JAKARTA - Des groupes de défense des droits de l'homme et des dirigeants palestiniens ont critiqué la loi israélienne récemment adoptée sur l'utilisation de la peine de mort contre des condamnés palestiniens dans des cas de terrorisme, en particulier en Cisjordanie. Cette nouvelle règle exclut les condamnés juifs israéliens.
Le projet de loi qui a été promulgué en tant que loi a eu lieu hier au parlement israélien ou Knesset, considéré comme un produit concret de violations du droit international et de discrimination.
Dans ses dispositions, la loi fait de la peine de mort par pendaison la peine standard pour les Palestiniens reconnus coupables d'avoir tué des Israéliens dans la Cisjordanie occupée.
Cette loi est soutenue par un politicien d'extrême droite juif, le ministre israélien de la sécurité nationale Itamar Ben-Gvir, qui a été vu en train d'ouvrir une bouteille de champagne dans la salle du parlement en guise de célébration après la victoire du vote 62 contre 48 qui a permis son adoption.
« Nous avons fait de l’histoire », a écrit Ben-Gvir dans un poste sur les médias sociaux rejetant les appels internationaux à abroger la loi, mardi 31 mars, selon Al Jazeera.

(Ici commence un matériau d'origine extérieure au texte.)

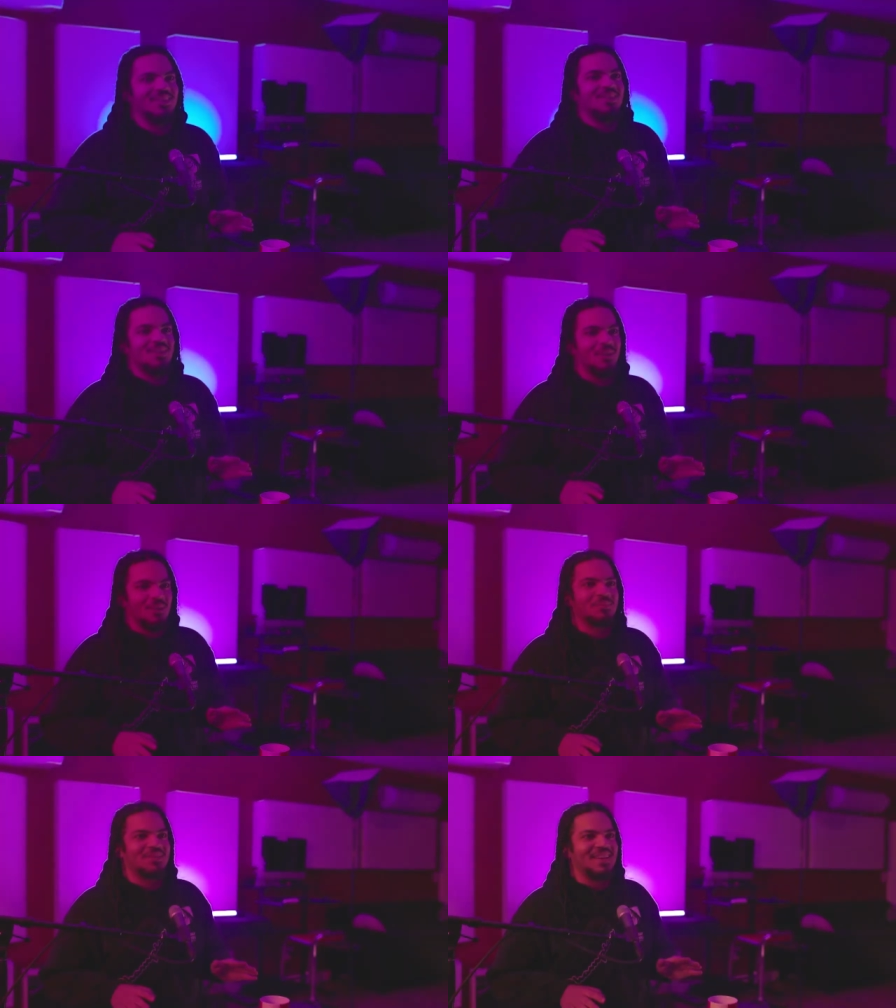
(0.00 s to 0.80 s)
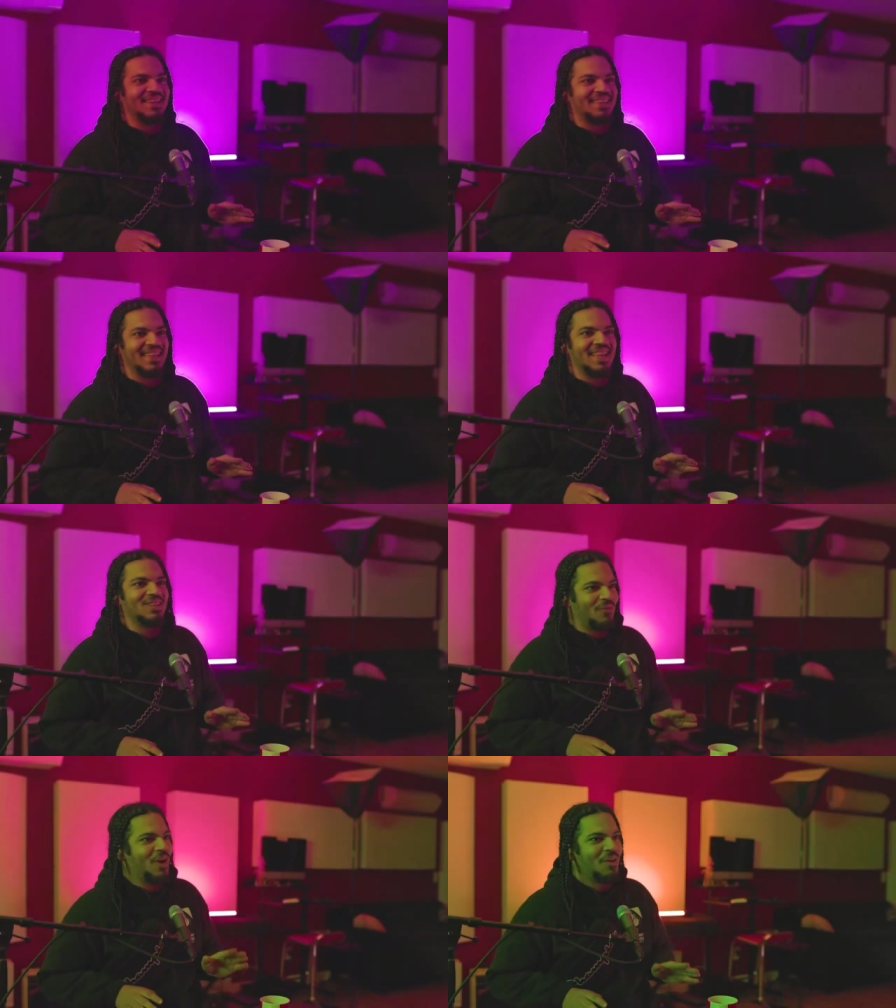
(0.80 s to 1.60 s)
you know what I'm saying? Right. Like
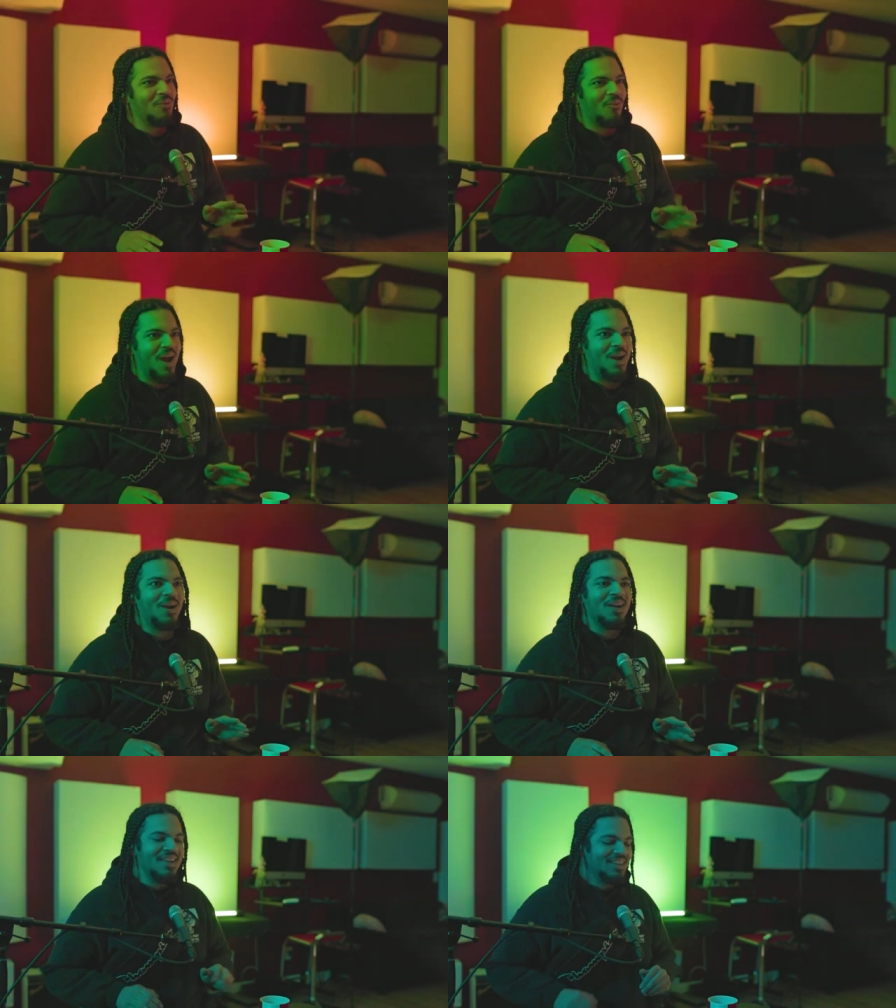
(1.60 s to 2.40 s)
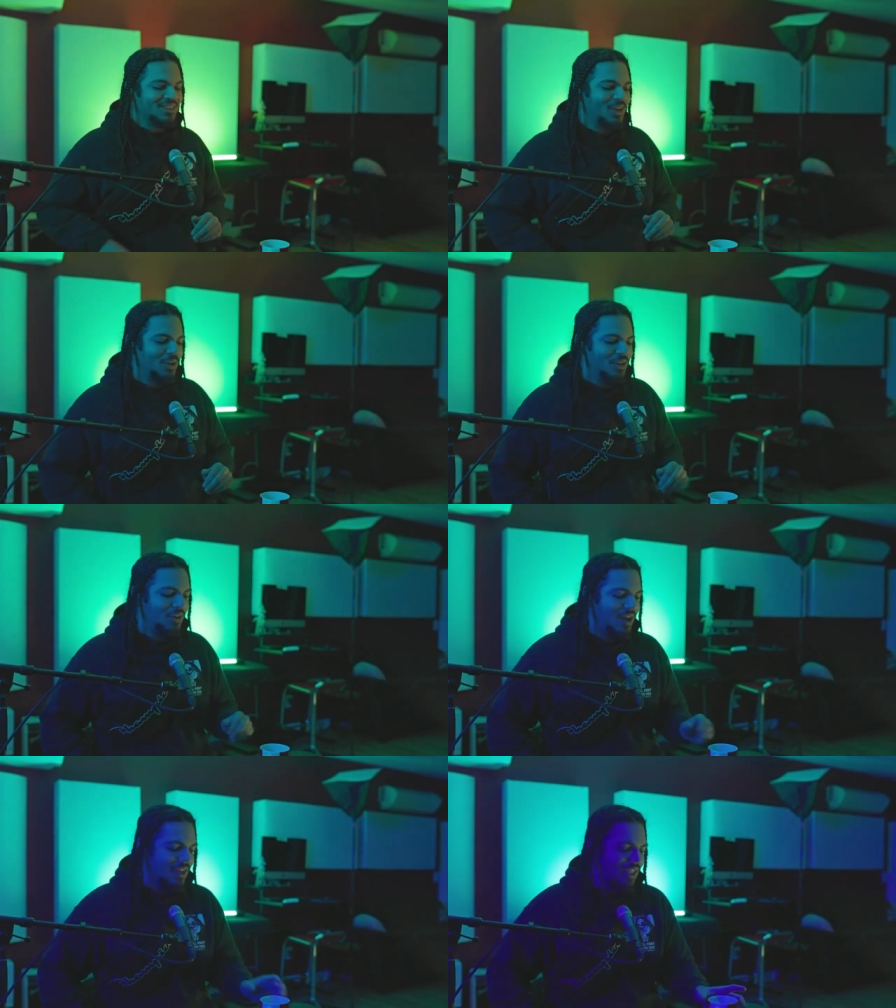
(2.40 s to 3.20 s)
that's very rare. Yeah. So you
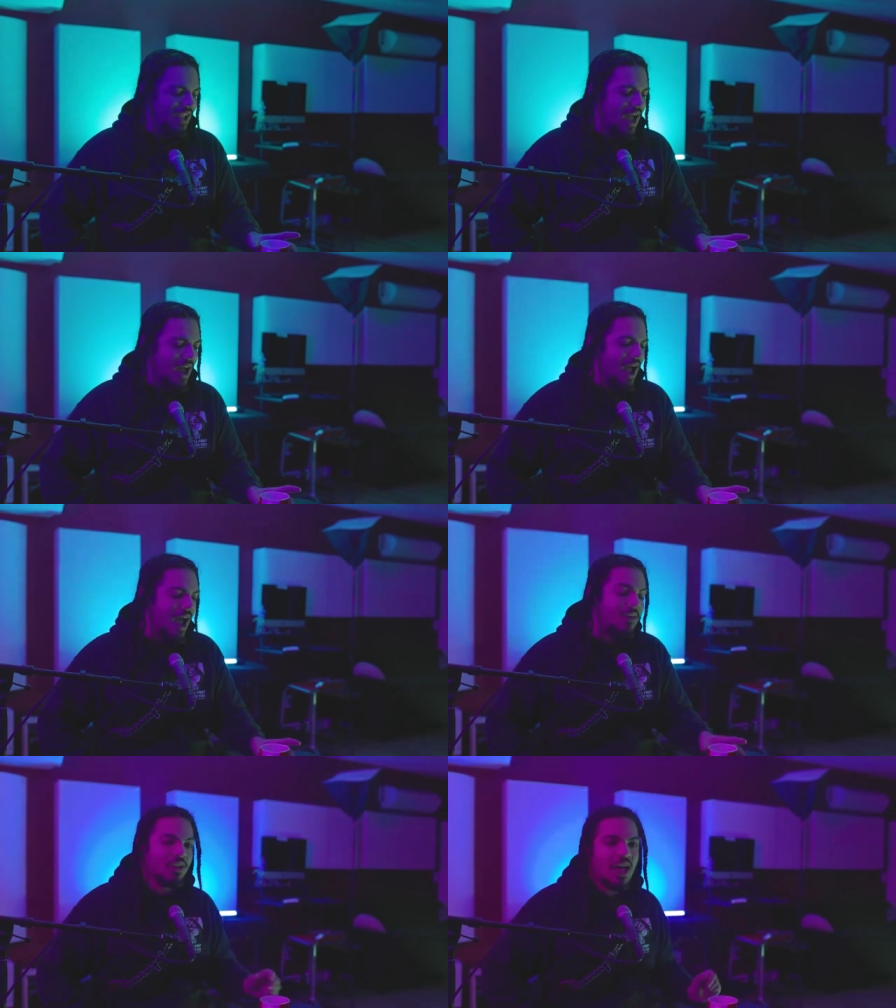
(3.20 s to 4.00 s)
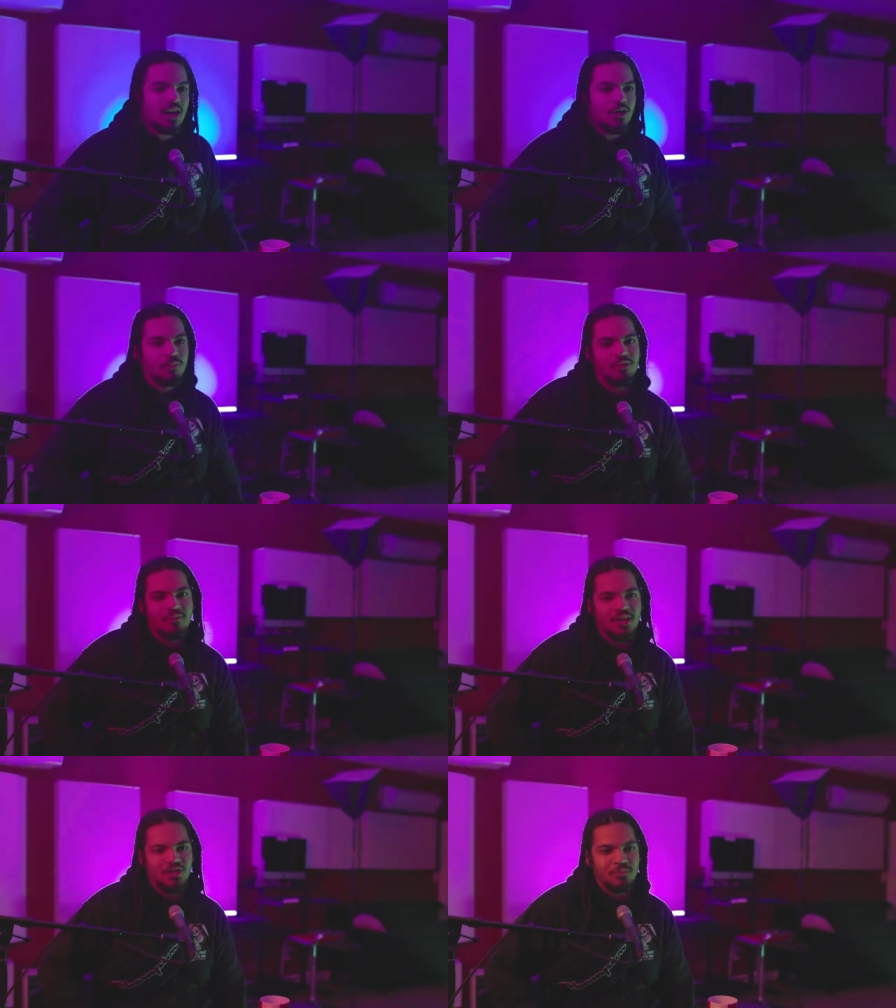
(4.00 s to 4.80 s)
know, like I, I, have a lot of hope for the
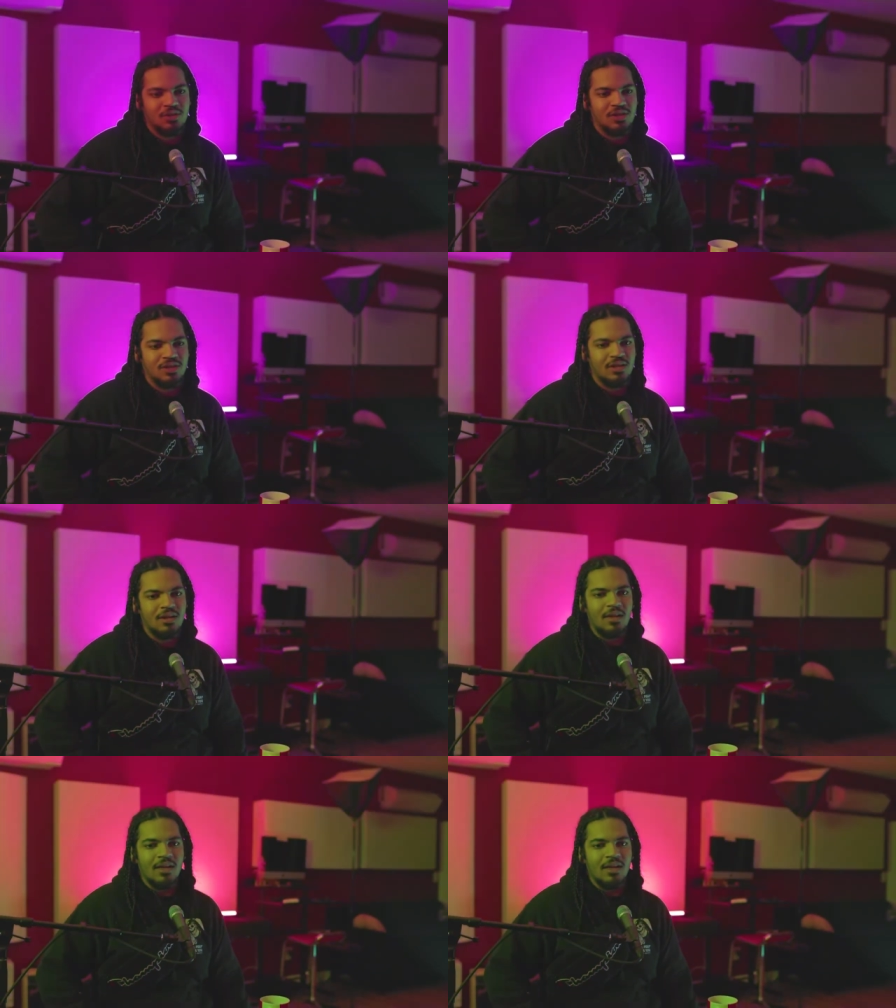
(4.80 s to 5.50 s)
Vegas music scene.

« Et je dis à la communauté de l’Union européenne qui a exercé des pressions et menacé l’État d’Israël : nous n’avons pas peur, nous ne nous rendrons pas », a-t-il poursuivi.
Cette loi survient alors que les attaques menées par l'armée et les colons israéliens contre les Palestiniens de la Rive occidentale ont explosé, ainsi que des milliers d'arrestations dans l'ombre de la guerre de génocide israélienne à Gaza.
L'Association pour les droits civiques en Israël a dit avoir fait appel de la loi auprès de la Cour suprême israélienne.